▸ **WORK TASK**: What you should give back is every line from the one containing "[0:12.00-0:13.00]" through the last line of the records below, word for word and without pictures.

[Collected data]

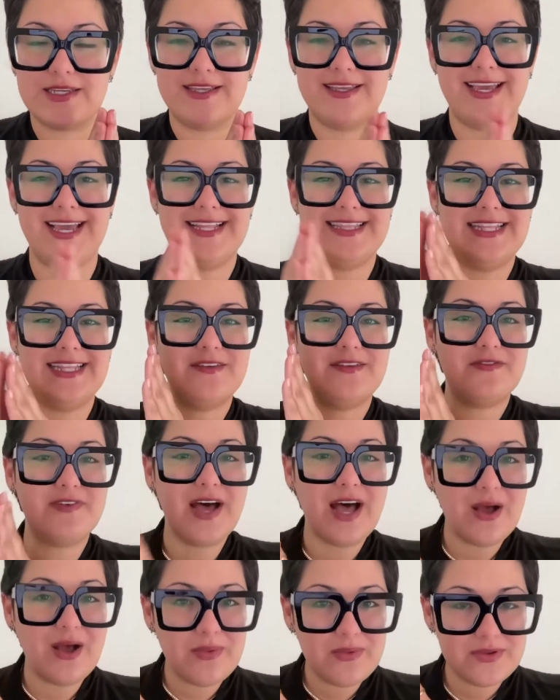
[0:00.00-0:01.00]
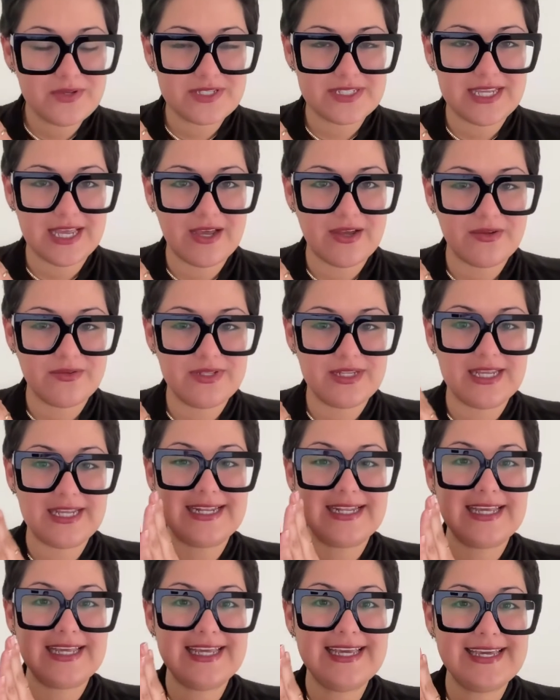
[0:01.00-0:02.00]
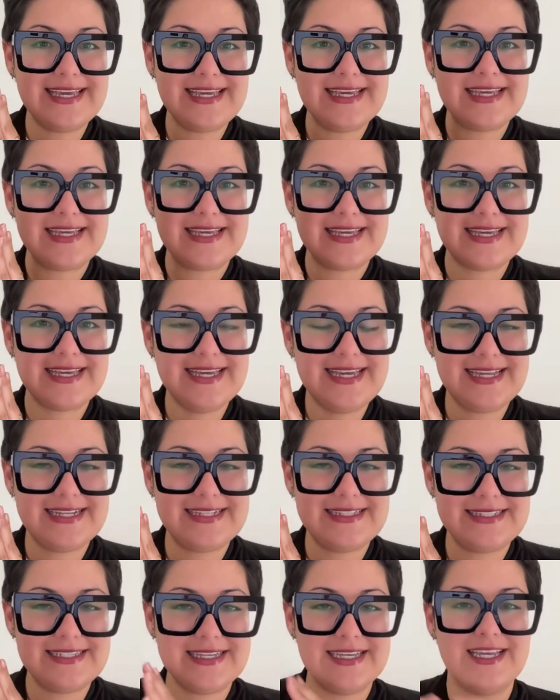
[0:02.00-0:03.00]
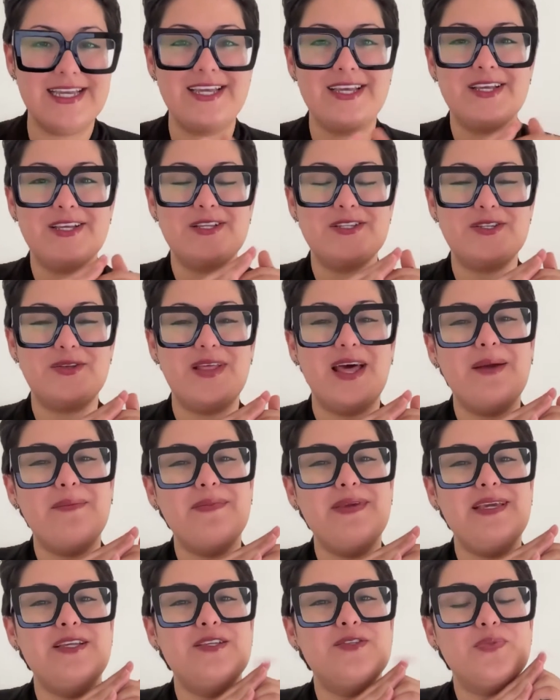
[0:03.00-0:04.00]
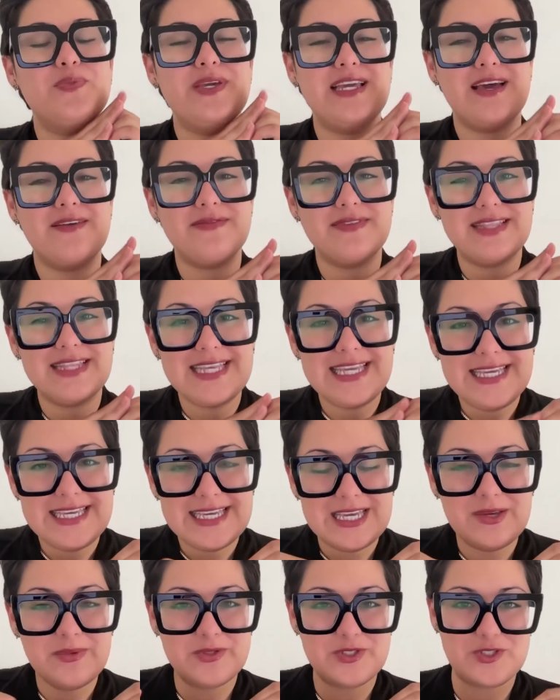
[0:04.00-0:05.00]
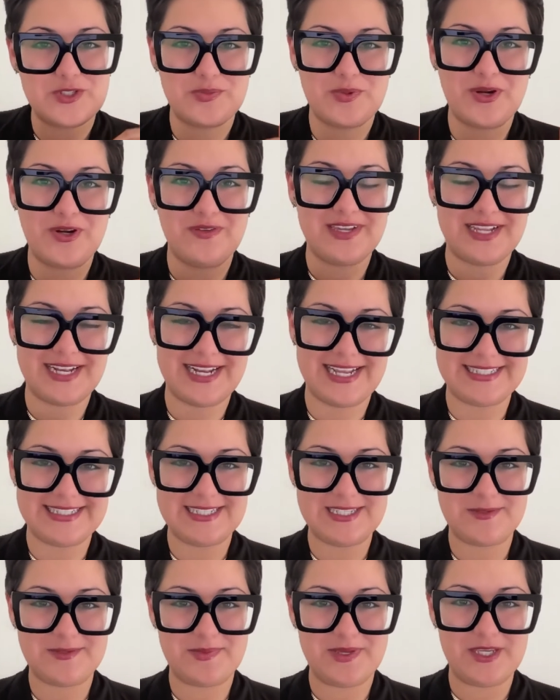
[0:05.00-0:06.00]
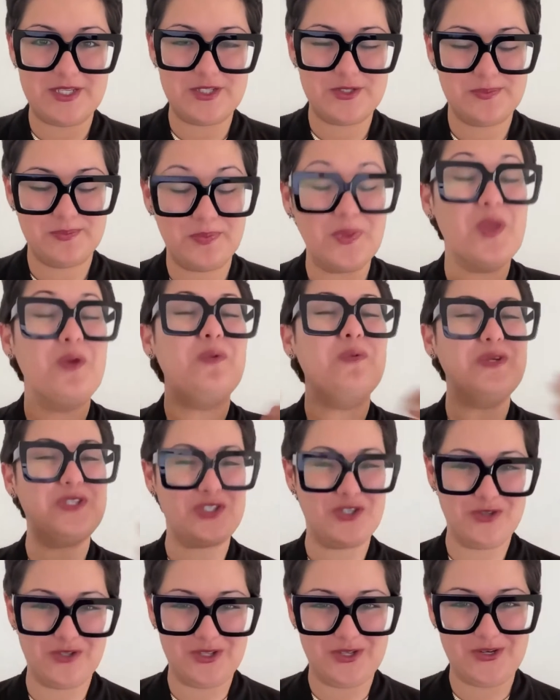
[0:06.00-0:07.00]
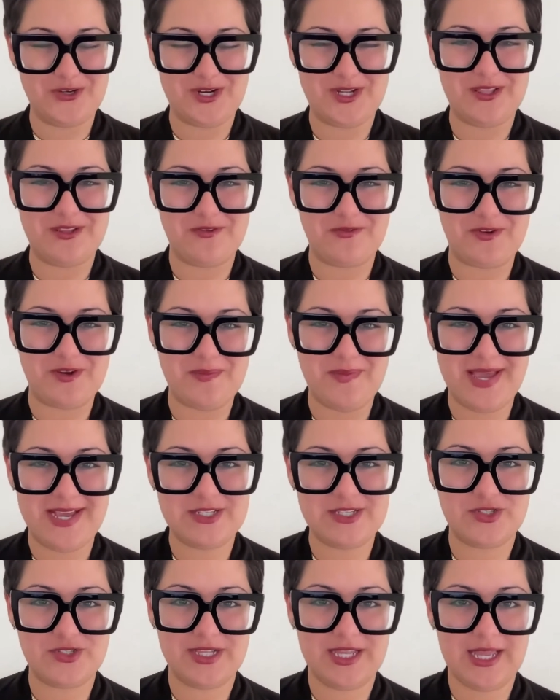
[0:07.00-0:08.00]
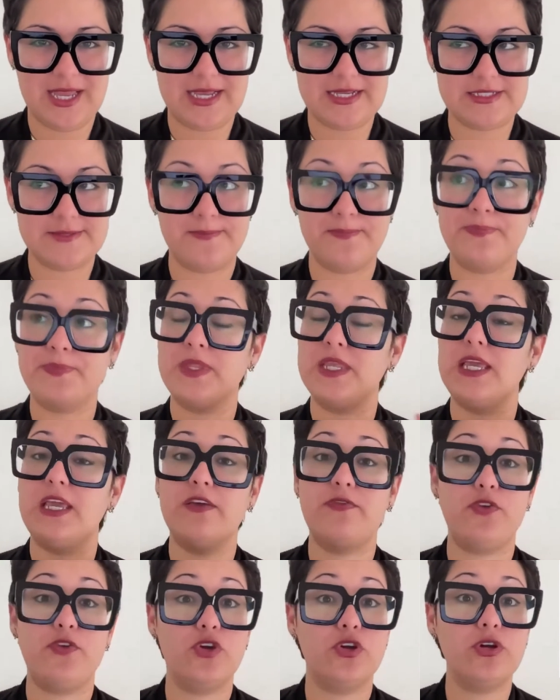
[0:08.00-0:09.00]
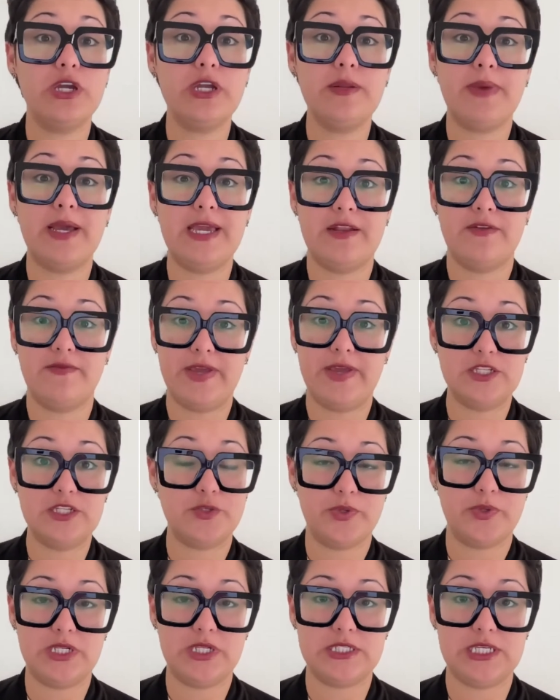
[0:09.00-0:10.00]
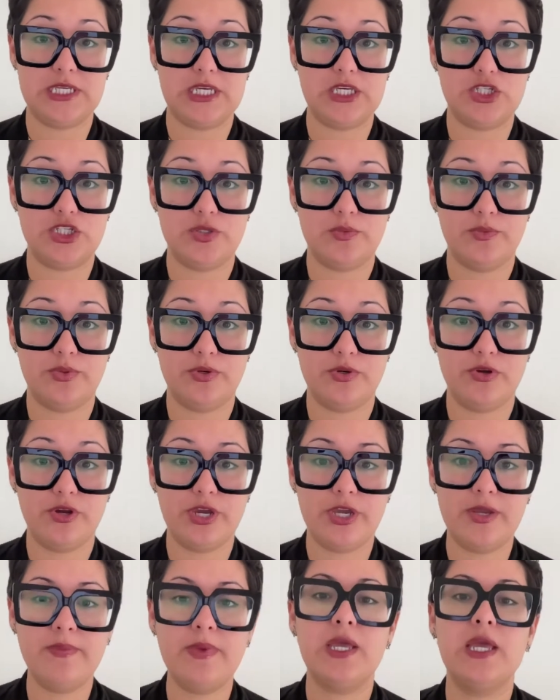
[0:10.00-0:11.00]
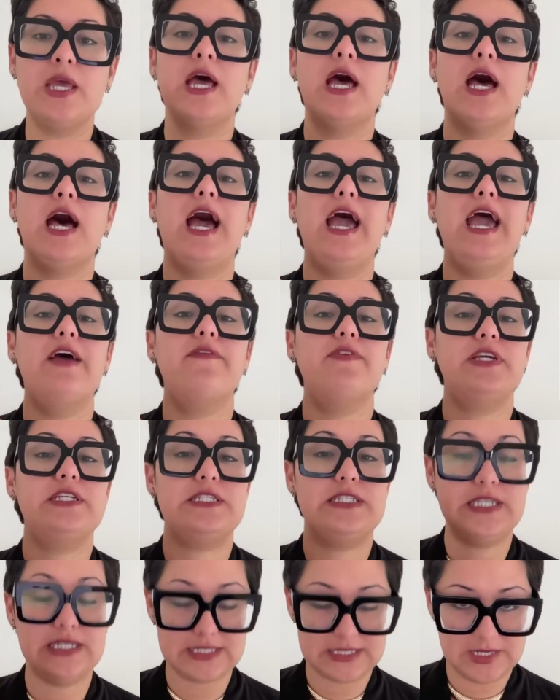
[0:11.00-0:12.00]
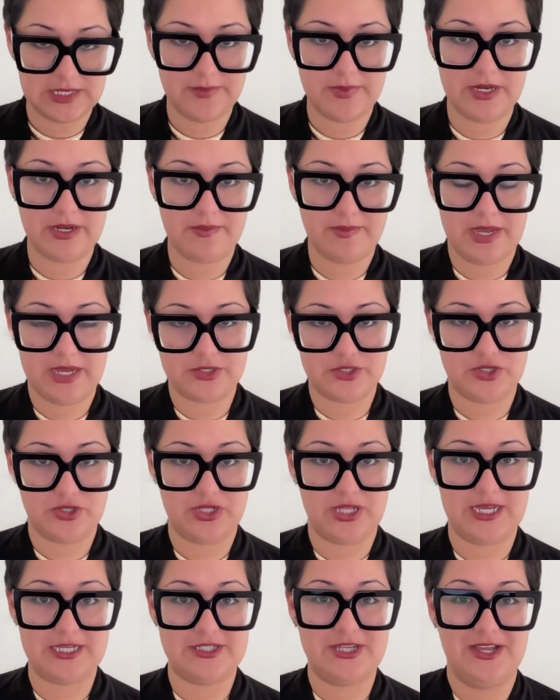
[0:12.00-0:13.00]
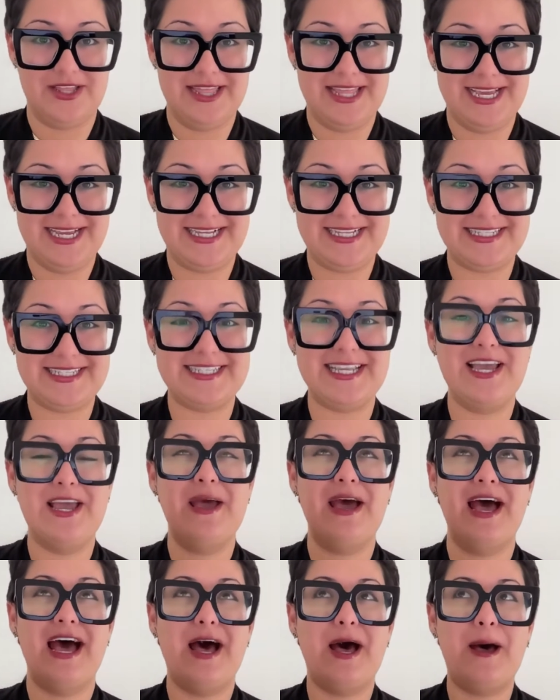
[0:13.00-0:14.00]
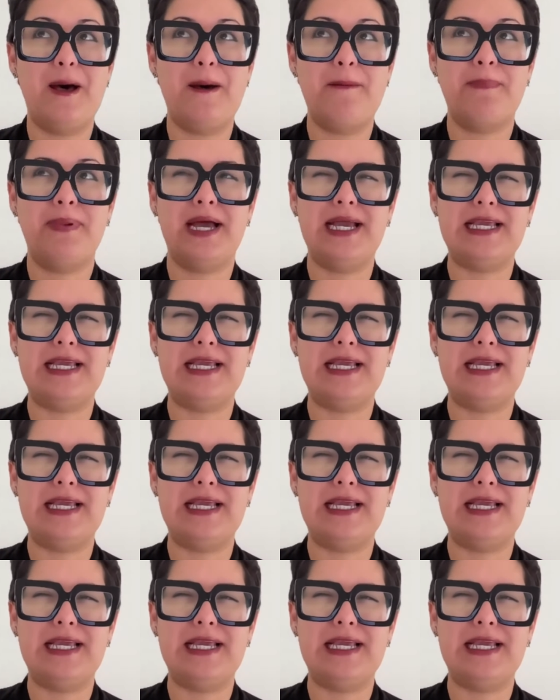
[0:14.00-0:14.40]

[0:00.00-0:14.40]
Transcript: and then the vowel sound in it. So that means we have linking, which is part of connected speech, which you'll learn in the free masterclass. If you're in my advanced pronunciation program, I have a 60-minute masterclass on this. I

▸ **EXERCISE OUTPUT**:
[0:12.00-0:13.00]
[0:13.00-0:14.00]
[0:14.00-0:14.40]

[0:00.00-0:14.40]
Transcript: and then the vowel sound in it. So that means we have linking, which is part of connected speech, which you'll learn in the free masterclass. If you're in my advanced pronunciation program, I have a 60-minute masterclass on this. I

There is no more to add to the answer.